## What the task asks:
Look below for the line that contains "(139.20 s to 140.20 s)" and the line that contains "[0:00.00-0:00.90]", then restate both of them and every line in between, exactly. No picture goes in the copy.

## Material for the task:
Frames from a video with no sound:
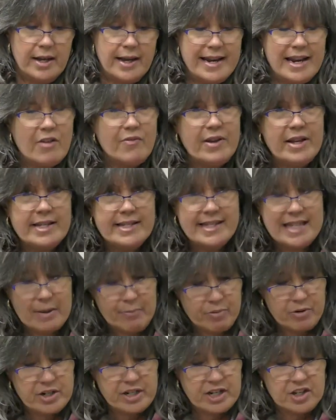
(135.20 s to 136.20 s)
Now, these
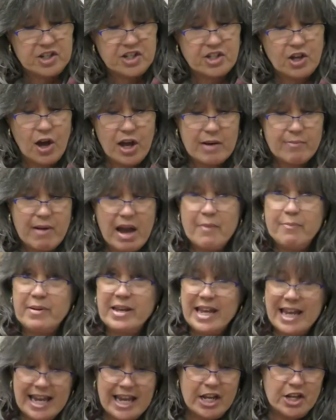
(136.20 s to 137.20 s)
separatists thought it might
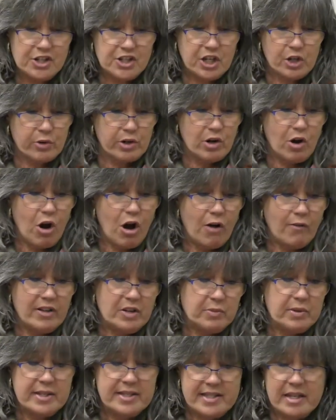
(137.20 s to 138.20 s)
be easier in
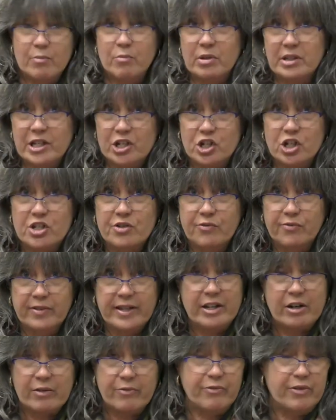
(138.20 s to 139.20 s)
Holland with some religious
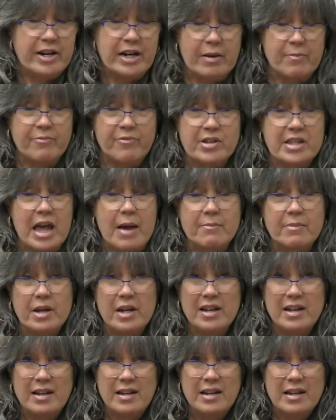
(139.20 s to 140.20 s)
freedom for them.
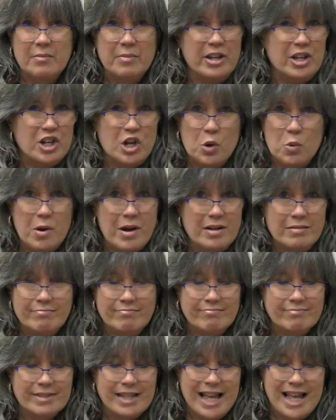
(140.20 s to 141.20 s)
But you know what?
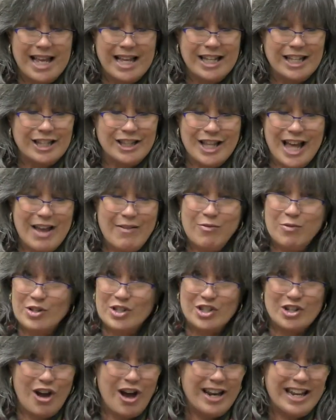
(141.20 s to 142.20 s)
Life
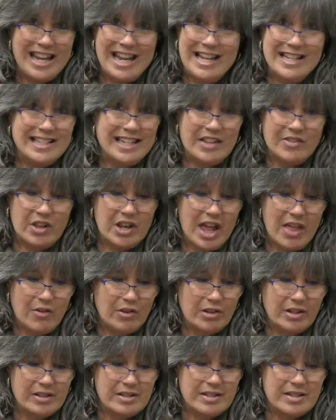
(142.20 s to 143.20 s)
was not easy in the
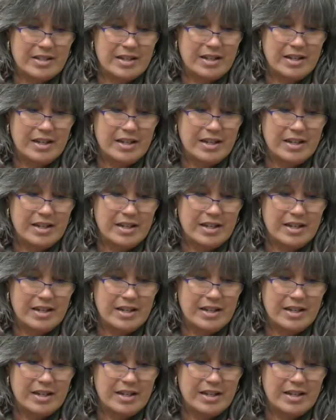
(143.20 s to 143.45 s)
Netherlands.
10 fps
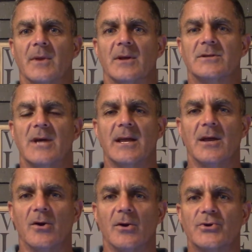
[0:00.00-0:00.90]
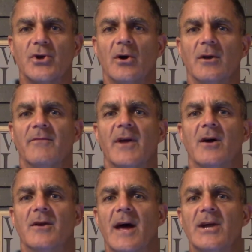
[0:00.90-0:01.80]
taking control of their
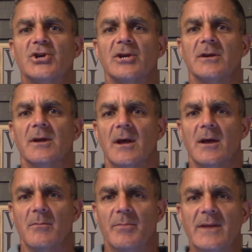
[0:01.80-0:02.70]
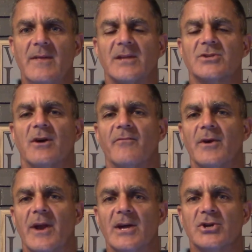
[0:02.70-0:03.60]
own nation, being that
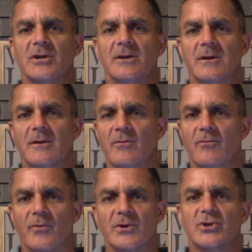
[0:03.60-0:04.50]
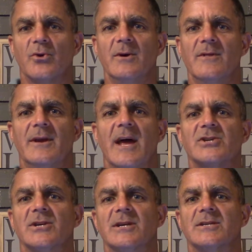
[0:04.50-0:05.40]
sovereign nation, restoring the
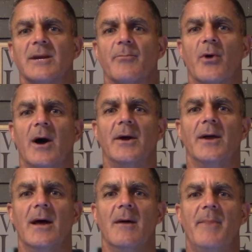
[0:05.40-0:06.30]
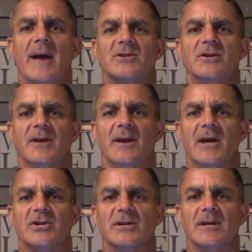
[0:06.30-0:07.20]
nationalistic pride back to their
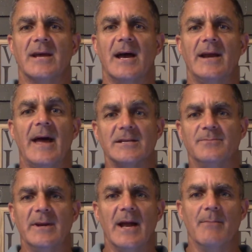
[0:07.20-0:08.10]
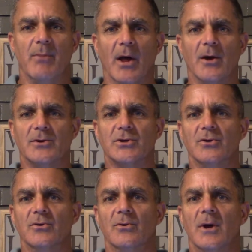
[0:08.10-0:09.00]
nation again, has been a blow
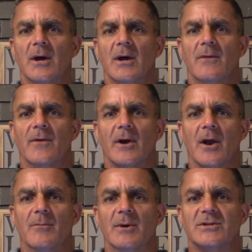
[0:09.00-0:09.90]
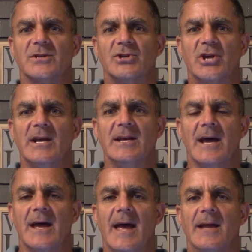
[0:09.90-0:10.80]
to the globalist
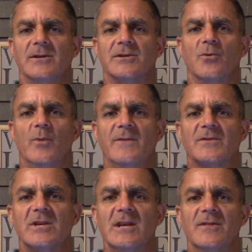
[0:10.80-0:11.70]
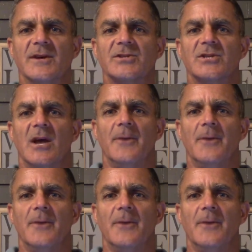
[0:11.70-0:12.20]
agenda. And we've seen this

## Answer for the task:
(139.20 s to 140.20 s)
freedom for them.
(140.20 s to 141.20 s)
But you know what?
(141.20 s to 142.20 s)
Life
(142.20 s to 143.20 s)
was not easy in the
(143.20 s to 143.45 s)
Netherlands.
10 fps
[0:00.00-0:00.90]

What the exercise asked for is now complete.